═══ EXCERPTED DATA

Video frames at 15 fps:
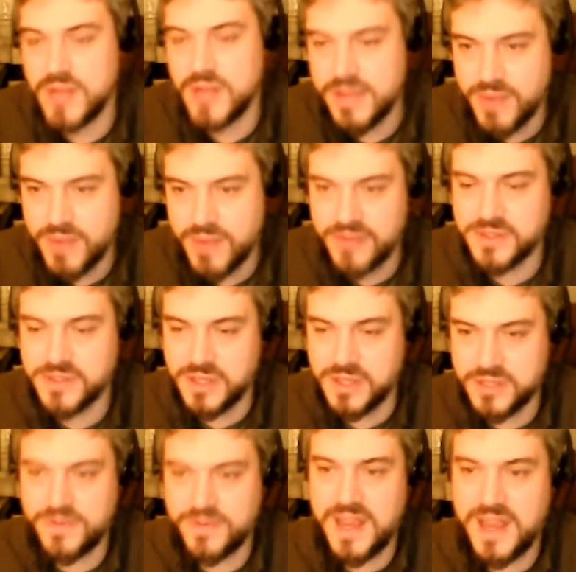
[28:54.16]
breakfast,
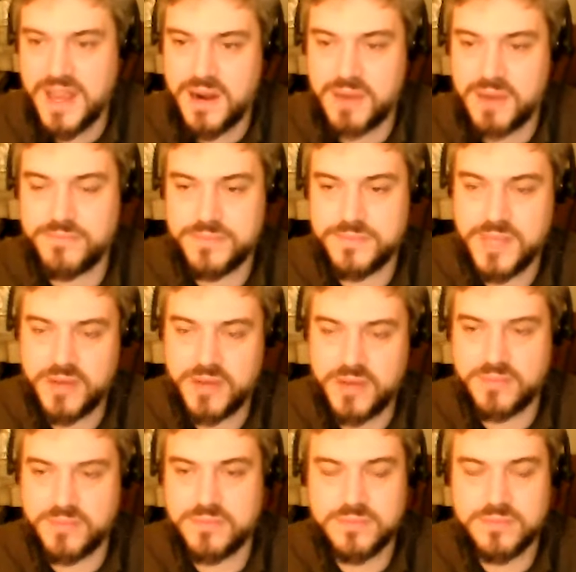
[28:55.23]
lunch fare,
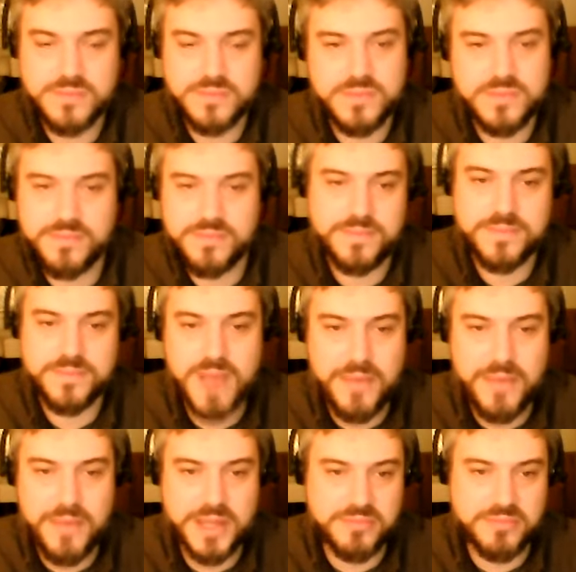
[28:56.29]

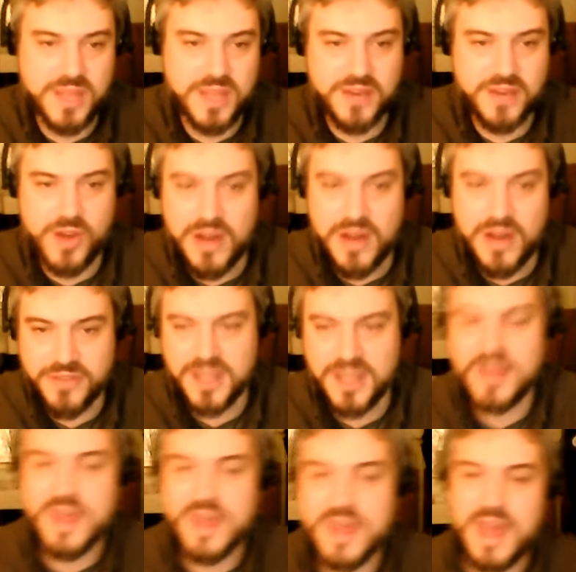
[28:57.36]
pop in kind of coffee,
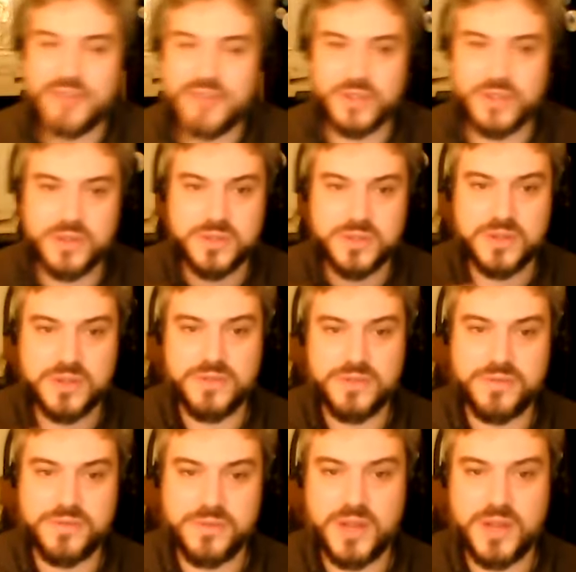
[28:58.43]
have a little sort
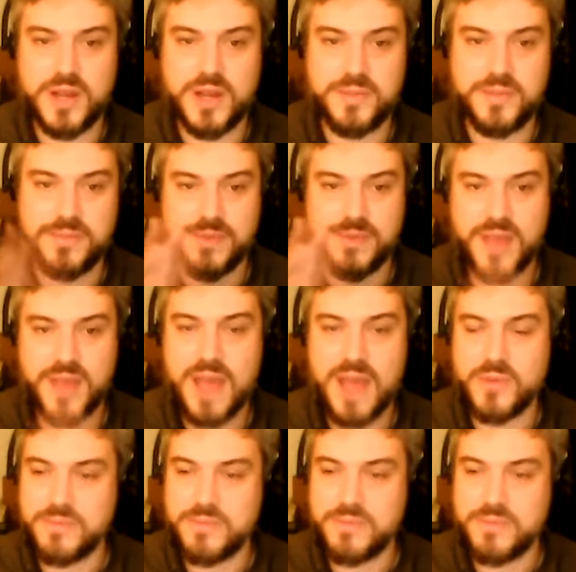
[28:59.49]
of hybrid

══════

• [YOUR OBJECTIVE]: Since pictures are not part of the copy, set down only the remaining data exactly.

• [TASK SOLUTION]:
Video frames at 15 fps:
[28:54.16]
breakfast,
[28:55.23]
lunch fare,
[28:56.29]

[28:57.36]
pop in kind of coffee,
[28:58.43]
have a little sort
[28:59.49]
of hybrid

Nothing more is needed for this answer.